[[ Record extracts open ]]

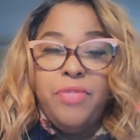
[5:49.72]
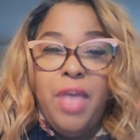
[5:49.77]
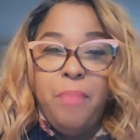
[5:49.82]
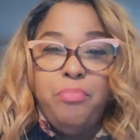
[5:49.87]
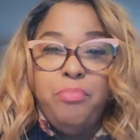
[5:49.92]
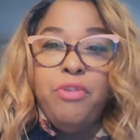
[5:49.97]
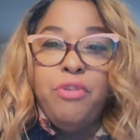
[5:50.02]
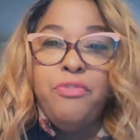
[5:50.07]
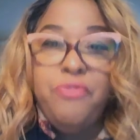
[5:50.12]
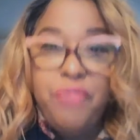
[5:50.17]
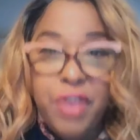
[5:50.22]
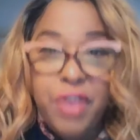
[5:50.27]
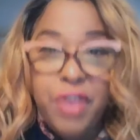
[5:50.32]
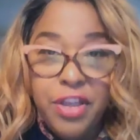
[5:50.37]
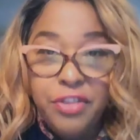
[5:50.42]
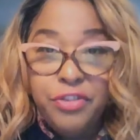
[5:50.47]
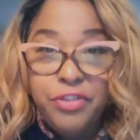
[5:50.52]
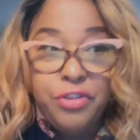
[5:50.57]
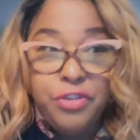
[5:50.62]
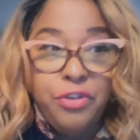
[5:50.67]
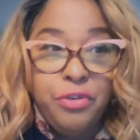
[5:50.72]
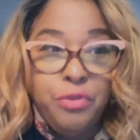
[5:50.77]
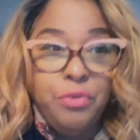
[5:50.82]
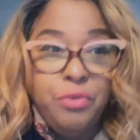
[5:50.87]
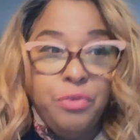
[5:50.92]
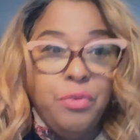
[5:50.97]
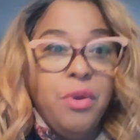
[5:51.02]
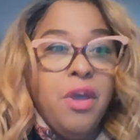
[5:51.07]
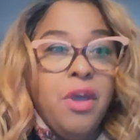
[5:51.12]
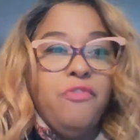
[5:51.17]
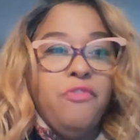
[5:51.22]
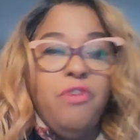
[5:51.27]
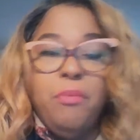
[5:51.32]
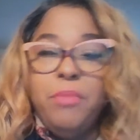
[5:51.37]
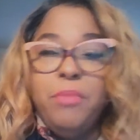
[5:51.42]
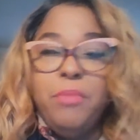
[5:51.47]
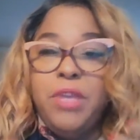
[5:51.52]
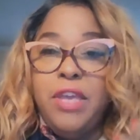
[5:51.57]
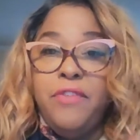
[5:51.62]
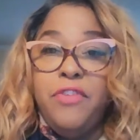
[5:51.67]
prevents you
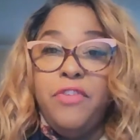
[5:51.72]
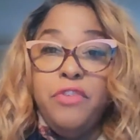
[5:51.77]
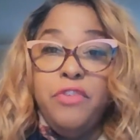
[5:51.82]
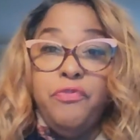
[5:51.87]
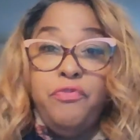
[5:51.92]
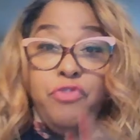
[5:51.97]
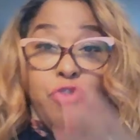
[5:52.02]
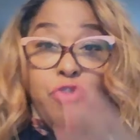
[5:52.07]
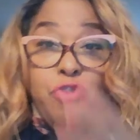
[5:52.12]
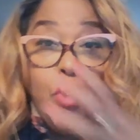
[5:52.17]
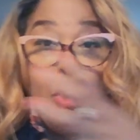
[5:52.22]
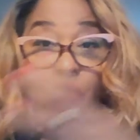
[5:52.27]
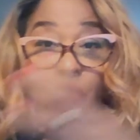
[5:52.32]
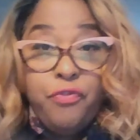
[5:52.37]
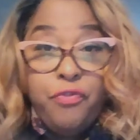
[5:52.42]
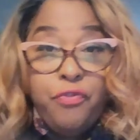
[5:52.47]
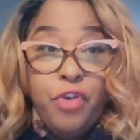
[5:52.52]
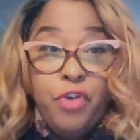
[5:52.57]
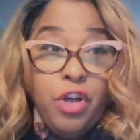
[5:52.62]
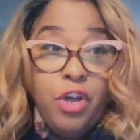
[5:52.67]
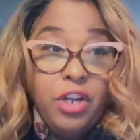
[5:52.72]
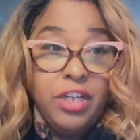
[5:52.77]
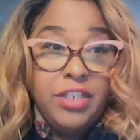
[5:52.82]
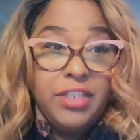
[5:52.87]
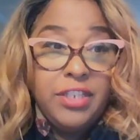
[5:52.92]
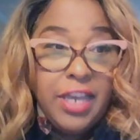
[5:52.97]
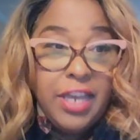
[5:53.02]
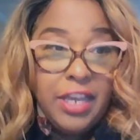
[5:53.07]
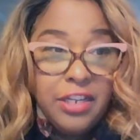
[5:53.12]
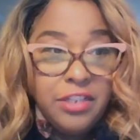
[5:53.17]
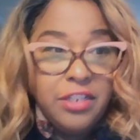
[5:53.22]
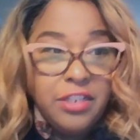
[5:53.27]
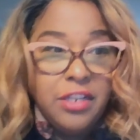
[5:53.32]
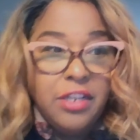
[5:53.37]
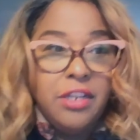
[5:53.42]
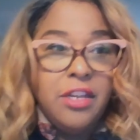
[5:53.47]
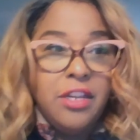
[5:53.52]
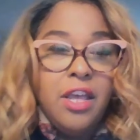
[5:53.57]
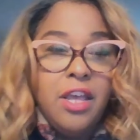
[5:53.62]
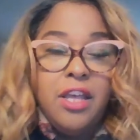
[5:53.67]
from giving your full
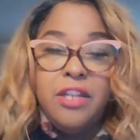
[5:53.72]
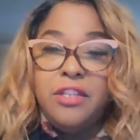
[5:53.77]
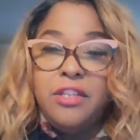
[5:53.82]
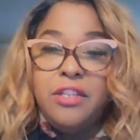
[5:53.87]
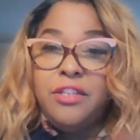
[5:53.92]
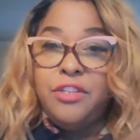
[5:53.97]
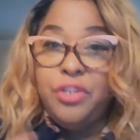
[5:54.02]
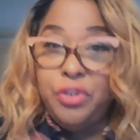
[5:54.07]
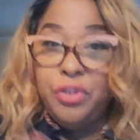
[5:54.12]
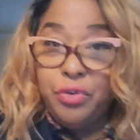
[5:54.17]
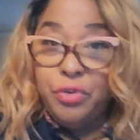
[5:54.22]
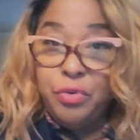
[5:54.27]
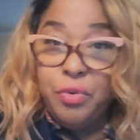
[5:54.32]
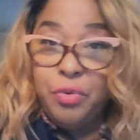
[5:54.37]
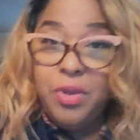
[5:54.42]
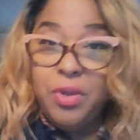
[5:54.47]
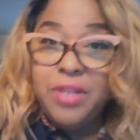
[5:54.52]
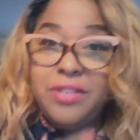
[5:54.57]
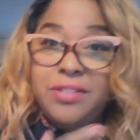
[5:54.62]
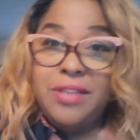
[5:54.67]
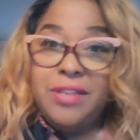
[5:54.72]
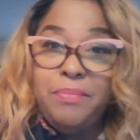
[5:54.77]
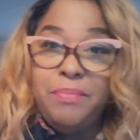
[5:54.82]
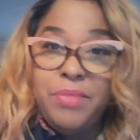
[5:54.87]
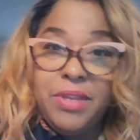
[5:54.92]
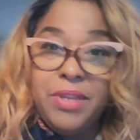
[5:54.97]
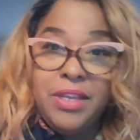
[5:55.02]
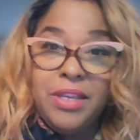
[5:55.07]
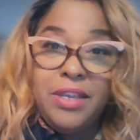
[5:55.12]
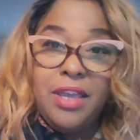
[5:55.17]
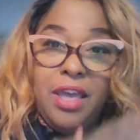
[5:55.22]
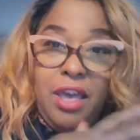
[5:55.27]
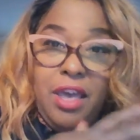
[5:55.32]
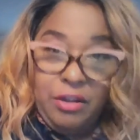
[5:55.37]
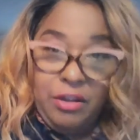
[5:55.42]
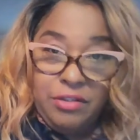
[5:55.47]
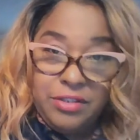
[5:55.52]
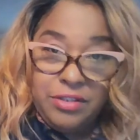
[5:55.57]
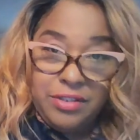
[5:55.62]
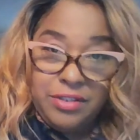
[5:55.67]
attention to something
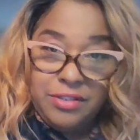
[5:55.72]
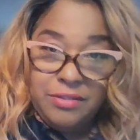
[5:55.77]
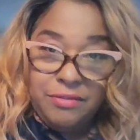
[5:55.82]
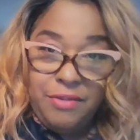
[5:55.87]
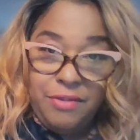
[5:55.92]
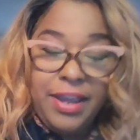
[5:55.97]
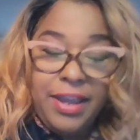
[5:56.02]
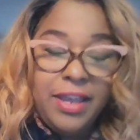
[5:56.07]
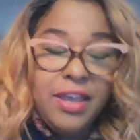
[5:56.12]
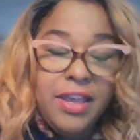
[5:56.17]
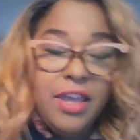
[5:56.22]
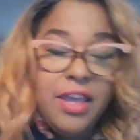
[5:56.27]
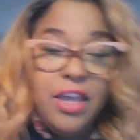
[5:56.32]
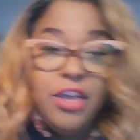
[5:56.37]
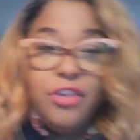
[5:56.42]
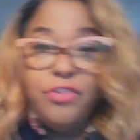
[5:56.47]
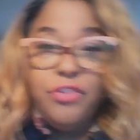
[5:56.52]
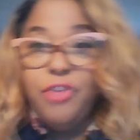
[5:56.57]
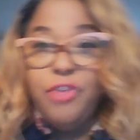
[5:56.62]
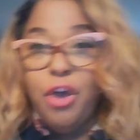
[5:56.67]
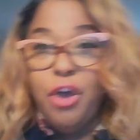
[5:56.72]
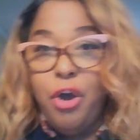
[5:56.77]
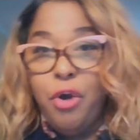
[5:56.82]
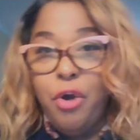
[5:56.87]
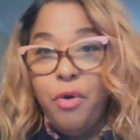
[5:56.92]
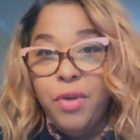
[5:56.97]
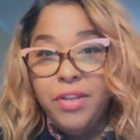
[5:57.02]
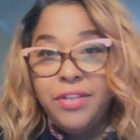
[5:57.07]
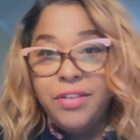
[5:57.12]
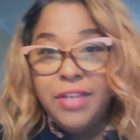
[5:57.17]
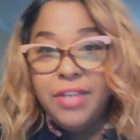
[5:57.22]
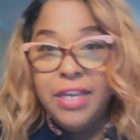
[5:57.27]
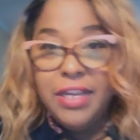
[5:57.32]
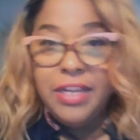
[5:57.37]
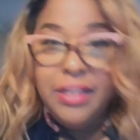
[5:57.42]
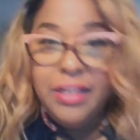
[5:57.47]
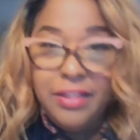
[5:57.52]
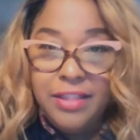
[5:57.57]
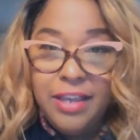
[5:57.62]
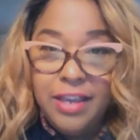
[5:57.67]
else, right? So it's
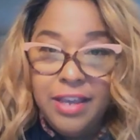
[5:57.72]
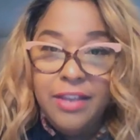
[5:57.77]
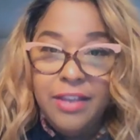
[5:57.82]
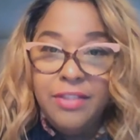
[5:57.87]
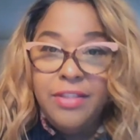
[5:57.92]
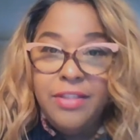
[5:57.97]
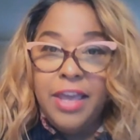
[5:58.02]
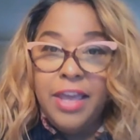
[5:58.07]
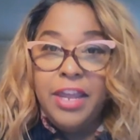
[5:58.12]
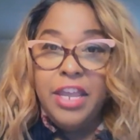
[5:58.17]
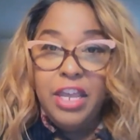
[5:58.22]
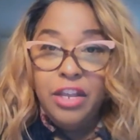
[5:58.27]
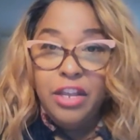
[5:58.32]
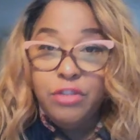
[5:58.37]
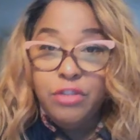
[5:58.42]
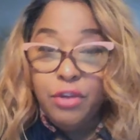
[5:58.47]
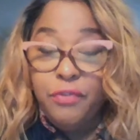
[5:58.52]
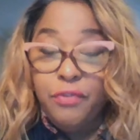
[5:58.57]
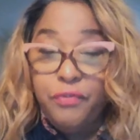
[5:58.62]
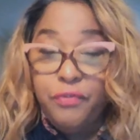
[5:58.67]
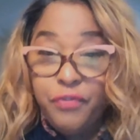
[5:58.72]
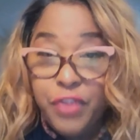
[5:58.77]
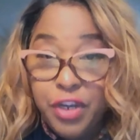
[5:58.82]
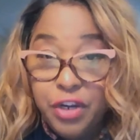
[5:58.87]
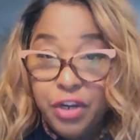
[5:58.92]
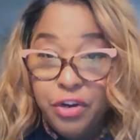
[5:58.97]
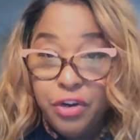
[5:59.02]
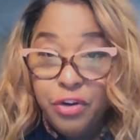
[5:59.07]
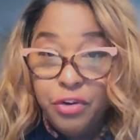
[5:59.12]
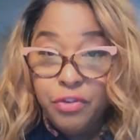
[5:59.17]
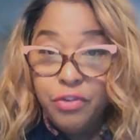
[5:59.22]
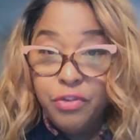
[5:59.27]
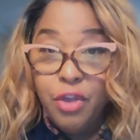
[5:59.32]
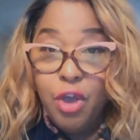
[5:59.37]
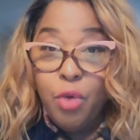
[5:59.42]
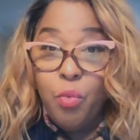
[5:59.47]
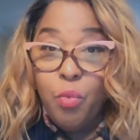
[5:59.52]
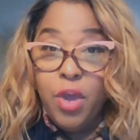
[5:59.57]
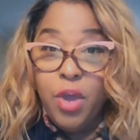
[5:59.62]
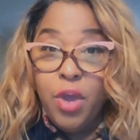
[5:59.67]
anything that interferes
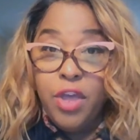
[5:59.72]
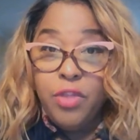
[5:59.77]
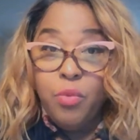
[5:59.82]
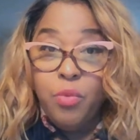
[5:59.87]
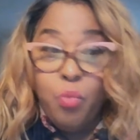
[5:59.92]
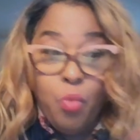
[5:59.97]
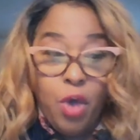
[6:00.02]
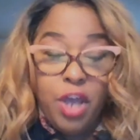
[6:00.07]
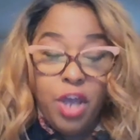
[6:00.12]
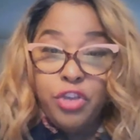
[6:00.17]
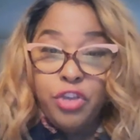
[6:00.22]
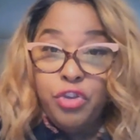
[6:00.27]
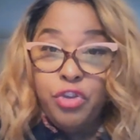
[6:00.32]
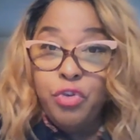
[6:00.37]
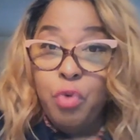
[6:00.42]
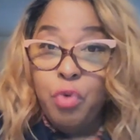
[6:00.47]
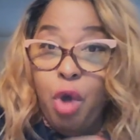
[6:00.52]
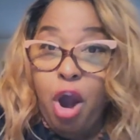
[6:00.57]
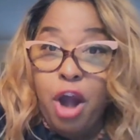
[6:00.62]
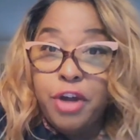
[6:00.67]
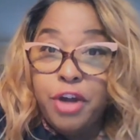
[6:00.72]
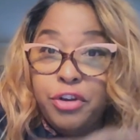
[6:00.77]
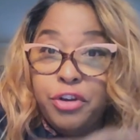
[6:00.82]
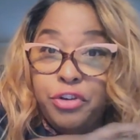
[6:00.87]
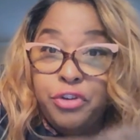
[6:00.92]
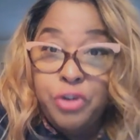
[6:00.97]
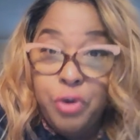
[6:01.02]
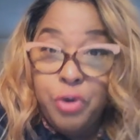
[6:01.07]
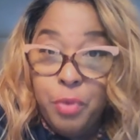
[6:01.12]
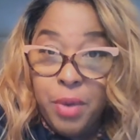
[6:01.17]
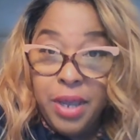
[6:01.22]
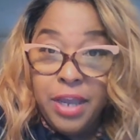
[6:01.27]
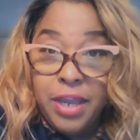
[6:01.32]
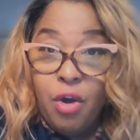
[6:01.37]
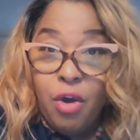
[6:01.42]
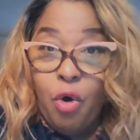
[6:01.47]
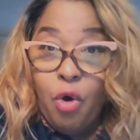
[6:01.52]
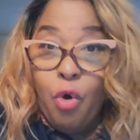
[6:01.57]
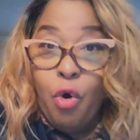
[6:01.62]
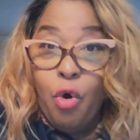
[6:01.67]
with what you are doing
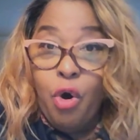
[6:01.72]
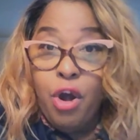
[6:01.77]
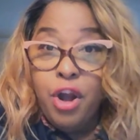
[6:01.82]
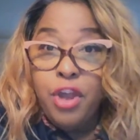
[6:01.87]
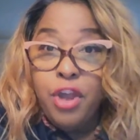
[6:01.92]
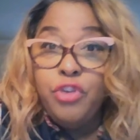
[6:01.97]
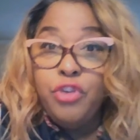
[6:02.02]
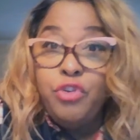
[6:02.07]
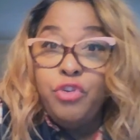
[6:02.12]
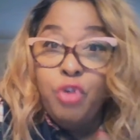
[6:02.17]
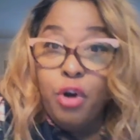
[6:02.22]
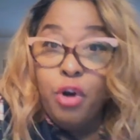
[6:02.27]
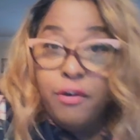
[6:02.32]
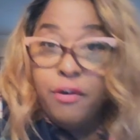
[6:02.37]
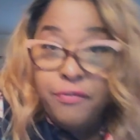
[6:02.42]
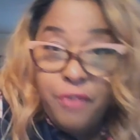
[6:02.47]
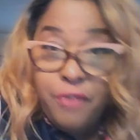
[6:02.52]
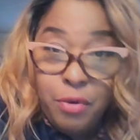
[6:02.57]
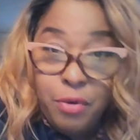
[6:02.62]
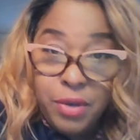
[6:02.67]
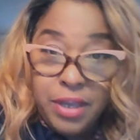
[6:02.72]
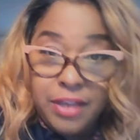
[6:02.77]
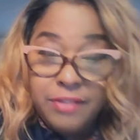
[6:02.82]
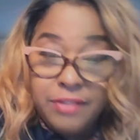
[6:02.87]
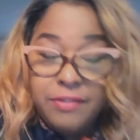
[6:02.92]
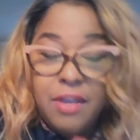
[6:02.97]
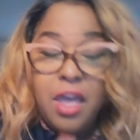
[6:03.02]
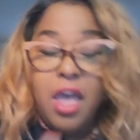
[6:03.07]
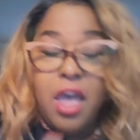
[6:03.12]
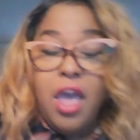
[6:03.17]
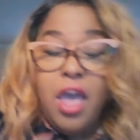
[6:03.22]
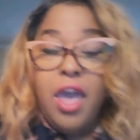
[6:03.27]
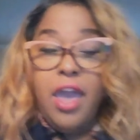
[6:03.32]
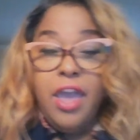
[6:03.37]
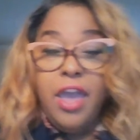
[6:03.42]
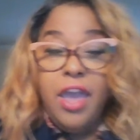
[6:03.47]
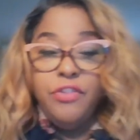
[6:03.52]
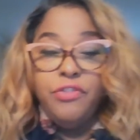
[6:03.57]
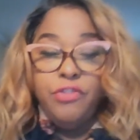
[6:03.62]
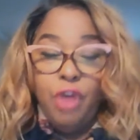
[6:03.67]
or your focus.
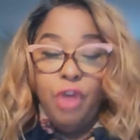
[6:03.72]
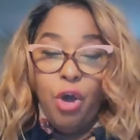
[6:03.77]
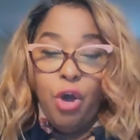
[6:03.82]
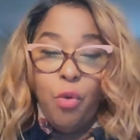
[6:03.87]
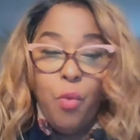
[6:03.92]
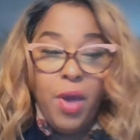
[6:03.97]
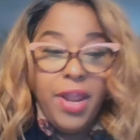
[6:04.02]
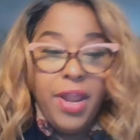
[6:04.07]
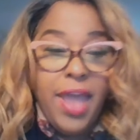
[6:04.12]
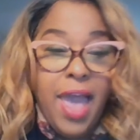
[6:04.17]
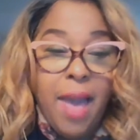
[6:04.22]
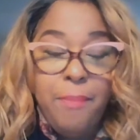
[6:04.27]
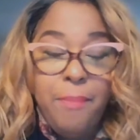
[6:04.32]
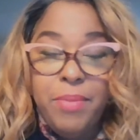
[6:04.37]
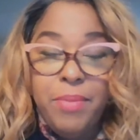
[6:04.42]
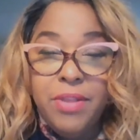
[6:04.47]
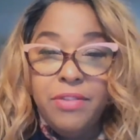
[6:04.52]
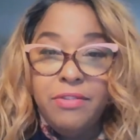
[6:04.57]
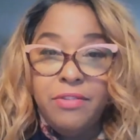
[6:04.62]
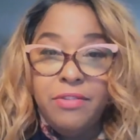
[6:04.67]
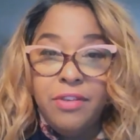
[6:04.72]
And so what happens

[[ Record extracts closed ]]

*Task instructions*
Retype each line of the records exactly as it reads; no pictures belong in the copy.

*Answer to this exercise*
[5:49.72]
[5:49.77]
[5:49.82]
[5:49.87]
[5:49.92]
[5:49.97]
[5:50.02]
[5:50.07]
[5:50.12]
[5:50.17]
[5:50.22]
[5:50.27]
[5:50.32]
[5:50.37]
[5:50.42]
[5:50.47]
[5:50.52]
[5:50.57]
[5:50.62]
[5:50.67]
[5:50.72]
[5:50.77]
[5:50.82]
[5:50.87]
[5:50.92]
[5:50.97]
[5:51.02]
[5:51.07]
[5:51.12]
[5:51.17]
[5:51.22]
[5:51.27]
[5:51.32]
[5:51.37]
[5:51.42]
[5:51.47]
[5:51.52]
[5:51.57]
[5:51.62]
[5:51.67]
prevents you
[5:51.72]
[5:51.77]
[5:51.82]
[5:51.87]
[5:51.92]
[5:51.97]
[5:52.02]
[5:52.07]
[5:52.12]
[5:52.17]
[5:52.22]
[5:52.27]
[5:52.32]
[5:52.37]
[5:52.42]
[5:52.47]
[5:52.52]
[5:52.57]
[5:52.62]
[5:52.67]
[5:52.72]
[5:52.77]
[5:52.82]
[5:52.87]
[5:52.92]
[5:52.97]
[5:53.02]
[5:53.07]
[5:53.12]
[5:53.17]
[5:53.22]
[5:53.27]
[5:53.32]
[5:53.37]
[5:53.42]
[5:53.47]
[5:53.52]
[5:53.57]
[5:53.62]
[5:53.67]
from giving your full
[5:53.72]
[5:53.77]
[5:53.82]
[5:53.87]
[5:53.92]
[5:53.97]
[5:54.02]
[5:54.07]
[5:54.12]
[5:54.17]
[5:54.22]
[5:54.27]
[5:54.32]
[5:54.37]
[5:54.42]
[5:54.47]
[5:54.52]
[5:54.57]
[5:54.62]
[5:54.67]
[5:54.72]
[5:54.77]
[5:54.82]
[5:54.87]
[5:54.92]
[5:54.97]
[5:55.02]
[5:55.07]
[5:55.12]
[5:55.17]
[5:55.22]
[5:55.27]
[5:55.32]
[5:55.37]
[5:55.42]
[5:55.47]
[5:55.52]
[5:55.57]
[5:55.62]
[5:55.67]
attention to something
[5:55.72]
[5:55.77]
[5:55.82]
[5:55.87]
[5:55.92]
[5:55.97]
[5:56.02]
[5:56.07]
[5:56.12]
[5:56.17]
[5:56.22]
[5:56.27]
[5:56.32]
[5:56.37]
[5:56.42]
[5:56.47]
[5:56.52]
[5:56.57]
[5:56.62]
[5:56.67]
[5:56.72]
[5:56.77]
[5:56.82]
[5:56.87]
[5:56.92]
[5:56.97]
[5:57.02]
[5:57.07]
[5:57.12]
[5:57.17]
[5:57.22]
[5:57.27]
[5:57.32]
[5:57.37]
[5:57.42]
[5:57.47]
[5:57.52]
[5:57.57]
[5:57.62]
[5:57.67]
else, right? So it's
[5:57.72]
[5:57.77]
[5:57.82]
[5:57.87]
[5:57.92]
[5:57.97]
[5:58.02]
[5:58.07]
[5:58.12]
[5:58.17]
[5:58.22]
[5:58.27]
[5:58.32]
[5:58.37]
[5:58.42]
[5:58.47]
[5:58.52]
[5:58.57]
[5:58.62]
[5:58.67]
[5:58.72]
[5:58.77]
[5:58.82]
[5:58.87]
[5:58.92]
[5:58.97]
[5:59.02]
[5:59.07]
[5:59.12]
[5:59.17]
[5:59.22]
[5:59.27]
[5:59.32]
[5:59.37]
[5:59.42]
[5:59.47]
[5:59.52]
[5:59.57]
[5:59.62]
[5:59.67]
anything that interferes
[5:59.72]
[5:59.77]
[5:59.82]
[5:59.87]
[5:59.92]
[5:59.97]
[6:00.02]
[6:00.07]
[6:00.12]
[6:00.17]
[6:00.22]
[6:00.27]
[6:00.32]
[6:00.37]
[6:00.42]
[6:00.47]
[6:00.52]
[6:00.57]
[6:00.62]
[6:00.67]
[6:00.72]
[6:00.77]
[6:00.82]
[6:00.87]
[6:00.92]
[6:00.97]
[6:01.02]
[6:01.07]
[6:01.12]
[6:01.17]
[6:01.22]
[6:01.27]
[6:01.32]
[6:01.37]
[6:01.42]
[6:01.47]
[6:01.52]
[6:01.57]
[6:01.62]
[6:01.67]
with what you are doing
[6:01.72]
[6:01.77]
[6:01.82]
[6:01.87]
[6:01.92]
[6:01.97]
[6:02.02]
[6:02.07]
[6:02.12]
[6:02.17]
[6:02.22]
[6:02.27]
[6:02.32]
[6:02.37]
[6:02.42]
[6:02.47]
[6:02.52]
[6:02.57]
[6:02.62]
[6:02.67]
[6:02.72]
[6:02.77]
[6:02.82]
[6:02.87]
[6:02.92]
[6:02.97]
[6:03.02]
[6:03.07]
[6:03.12]
[6:03.17]
[6:03.22]
[6:03.27]
[6:03.32]
[6:03.37]
[6:03.42]
[6:03.47]
[6:03.52]
[6:03.57]
[6:03.62]
[6:03.67]
or your focus.
[6:03.72]
[6:03.77]
[6:03.82]
[6:03.87]
[6:03.92]
[6:03.97]
[6:04.02]
[6:04.07]
[6:04.12]
[6:04.17]
[6:04.22]
[6:04.27]
[6:04.32]
[6:04.37]
[6:04.42]
[6:04.47]
[6:04.52]
[6:04.57]
[6:04.62]
[6:04.67]
[6:04.72]
And so what happens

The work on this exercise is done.